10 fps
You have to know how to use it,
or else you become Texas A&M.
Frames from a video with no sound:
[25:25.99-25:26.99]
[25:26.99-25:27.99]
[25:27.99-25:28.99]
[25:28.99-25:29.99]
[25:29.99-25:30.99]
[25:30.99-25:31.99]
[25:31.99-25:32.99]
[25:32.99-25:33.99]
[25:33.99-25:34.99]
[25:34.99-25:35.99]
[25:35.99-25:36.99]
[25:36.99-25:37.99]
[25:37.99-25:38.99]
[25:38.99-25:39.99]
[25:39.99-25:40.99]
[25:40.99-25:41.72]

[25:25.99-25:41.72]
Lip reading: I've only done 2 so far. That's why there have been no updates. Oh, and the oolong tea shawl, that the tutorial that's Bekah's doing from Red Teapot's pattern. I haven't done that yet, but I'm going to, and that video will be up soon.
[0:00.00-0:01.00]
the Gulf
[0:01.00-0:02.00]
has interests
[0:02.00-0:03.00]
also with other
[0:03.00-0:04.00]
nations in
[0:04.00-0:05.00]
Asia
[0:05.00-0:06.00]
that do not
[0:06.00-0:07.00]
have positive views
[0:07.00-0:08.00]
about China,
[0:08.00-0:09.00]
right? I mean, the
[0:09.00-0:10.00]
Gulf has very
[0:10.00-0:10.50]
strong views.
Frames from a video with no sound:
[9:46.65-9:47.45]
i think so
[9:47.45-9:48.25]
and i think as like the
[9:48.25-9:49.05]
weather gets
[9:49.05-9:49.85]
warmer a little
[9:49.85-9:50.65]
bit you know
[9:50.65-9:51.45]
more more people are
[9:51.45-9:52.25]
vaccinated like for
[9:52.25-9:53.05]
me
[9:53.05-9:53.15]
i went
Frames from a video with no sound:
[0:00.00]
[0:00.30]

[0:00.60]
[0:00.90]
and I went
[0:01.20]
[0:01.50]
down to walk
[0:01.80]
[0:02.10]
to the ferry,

※ ※ ※

• **PROBLEM TO WORK ON**
Your task is to reproduce all of the records exactly.

• **SOLUTION TO THE EXERCISE**
10 fps
You have to know how to use it,
or else you become Texas A&M.
Frames from a video with no sound:
[25:25.99-25:26.99]
[25:26.99-25:27.99]
[25:27.99-25:28.99]
[25:28.99-25:29.99]
[25:29.99-25:30.99]
[25:30.99-25:31.99]
[25:31.99-25:32.99]
[25:32.99-25:33.99]
[25:33.99-25:34.99]
[25:34.99-25:35.99]
[25:35.99-25:36.99]
[25:36.99-25:37.99]
[25:37.99-25:38.99]
[25:38.99-25:39.99]
[25:39.99-25:40.99]
[25:40.99-25:41.72]

[25:25.99-25:41.72]
Lip reading: I've only done 2 so far. That's why there have been no updates. Oh, and the oolong tea shawl, that the tutorial that's Bekah's doing from Red Teapot's pattern. I haven't done that yet, but I'm going to, and that video will be up soon.
[0:00.00-0:01.00]
the Gulf
[0:01.00-0:02.00]
has interests
[0:02.00-0:03.00]
also with other
[0:03.00-0:04.00]
nations in
[0:04.00-0:05.00]
Asia
[0:05.00-0:06.00]
that do not
[0:06.00-0:07.00]
have positive views
[0:07.00-0:08.00]
about China,
[0:08.00-0:09.00]
right? I mean, the
[0:09.00-0:10.00]
Gulf has very
[0:10.00-0:10.50]
strong views.
Frames from a video with no sound:
[9:46.65-9:47.45]
i think so
[9:47.45-9:48.25]
and i think as like the
[9:48.25-9:49.05]
weather gets
[9:49.05-9:49.85]
warmer a little
[9:49.85-9:50.65]
bit you know
[9:50.65-9:51.45]
more more people are
[9:51.45-9:52.25]
vaccinated like for
[9:52.25-9:53.05]
me
[9:53.05-9:53.15]
i went
Frames from a video with no sound:
[0:00.00]
[0:00.30]

[0:00.60]
[0:00.90]
and I went
[0:01.20]
[0:01.50]
down to walk
[0:01.80]
[0:02.10]
to the ferry,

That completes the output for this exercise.